Long gone are the days when it was feared that television, but also cinema, would drive people away from reading. Today, the opposite is the case: the screen brings us back to books. And it does so with an intensity that Italian publishing has probably never experienced to this extent.
The research "From the screen to the page", carried out by NielsenIQ for Netflix and presented at the Turin Book Fair, lines up numbers that explain how TV series and films have become a commercial and cultural accelerator for the book market in Italia. The analysis examines 187 audiovisual productions distributed between 2022 and 2025 and over 2,400 related publishing titles. The most immediate result is this: in the four weeks following the launch of a series or film, sales of the books from which those works are taken grow by an average of 197.4 per cent.
But the interesting fact is not just the peak. It is the duration. After sixteen weeks, the increase remains above 120%, while over almost a year - 44 weeks - the average figure remains at 64.5%. In short: it's not just the advertising pull of the launch. It is a persistent effect.
And it is precisely the catalogue that is one of the protagonists of the research. In fact, books already on the shelves and not new releases contribute around 87% of the growth recorded in the first weeks. An element that is of great interest to publishers because it means that platforms are not only pushing the book-event built together with the series, but are reactivating settled works, classics, titles, sagas that seemed to have already expressed their commercial cycle.

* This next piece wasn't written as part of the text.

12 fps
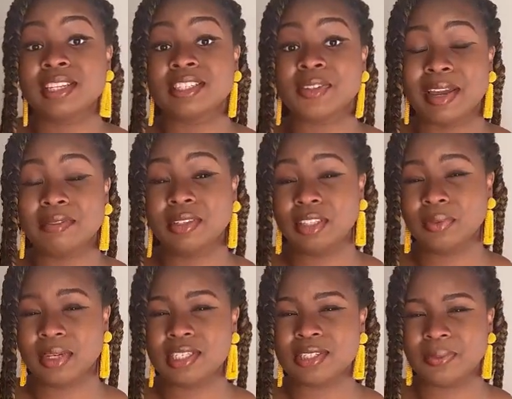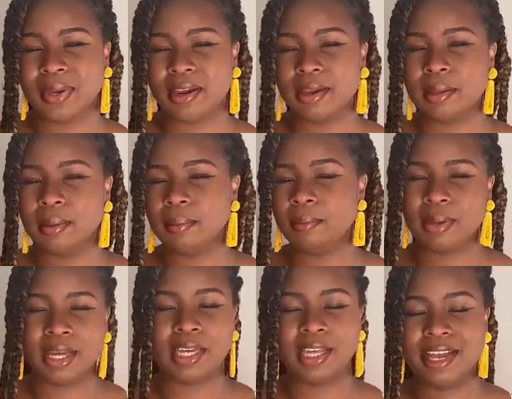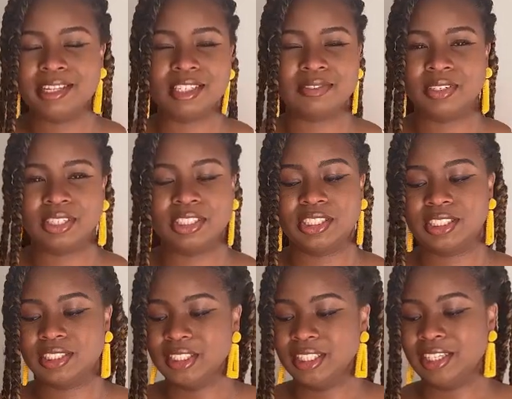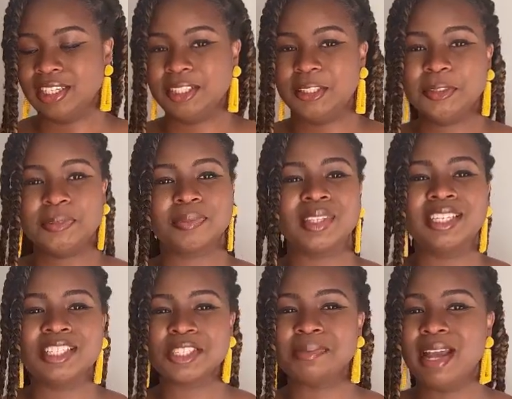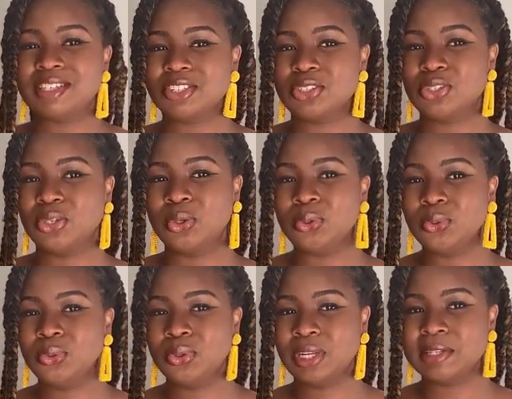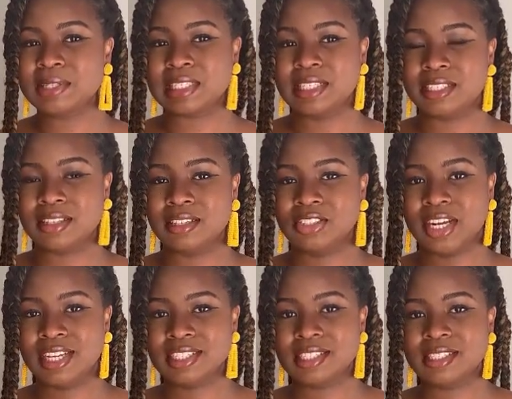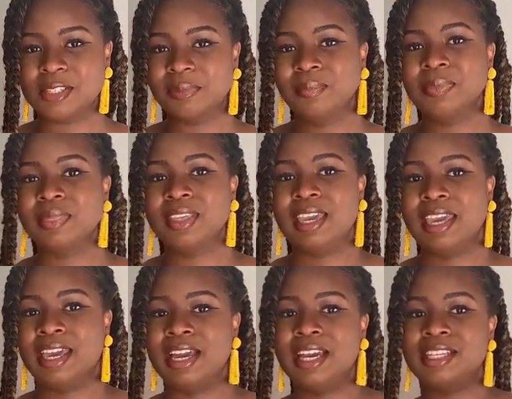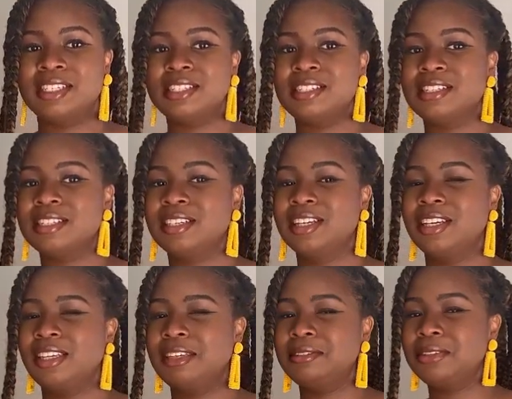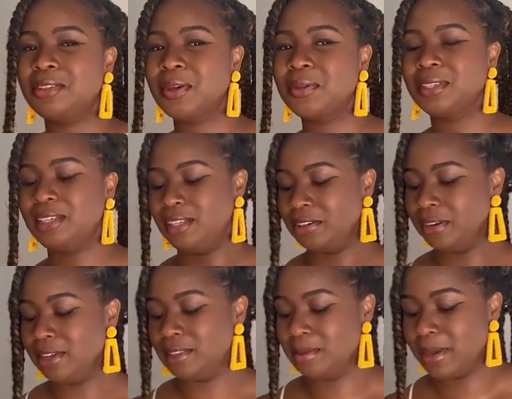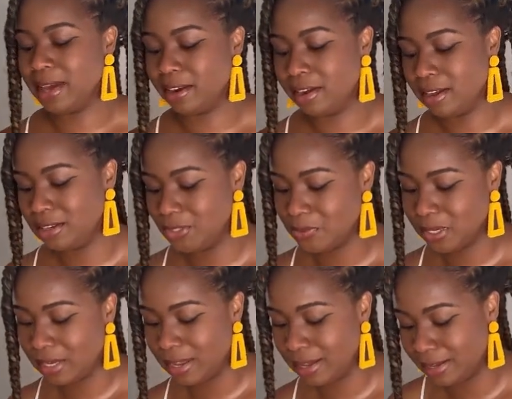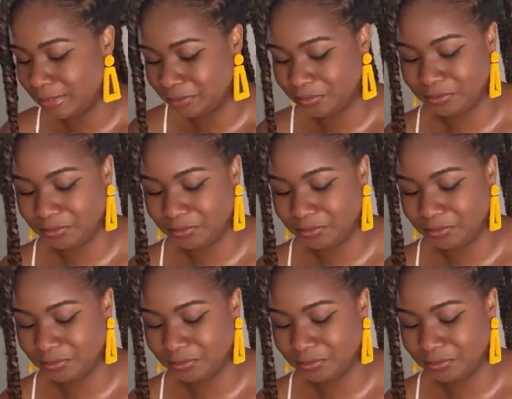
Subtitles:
so I really wanted to wear it, but I just figured it just matched too closely to the dress. And even though the earring and the bag are kind of doing a lot,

The case of The Leopard is emblematic. The Netflix series brought Tomasi di Lampedusa's novel back into the spotlight with an increase that reached +602% already in the week before its release and over +1.180% immediately after the series' debut. Bridgerton, on the other hand, represents the perfect serial model: each new season not only generates a new peak, but consolidates a publishing phenomenon that over time transforms a series into a global evergreen.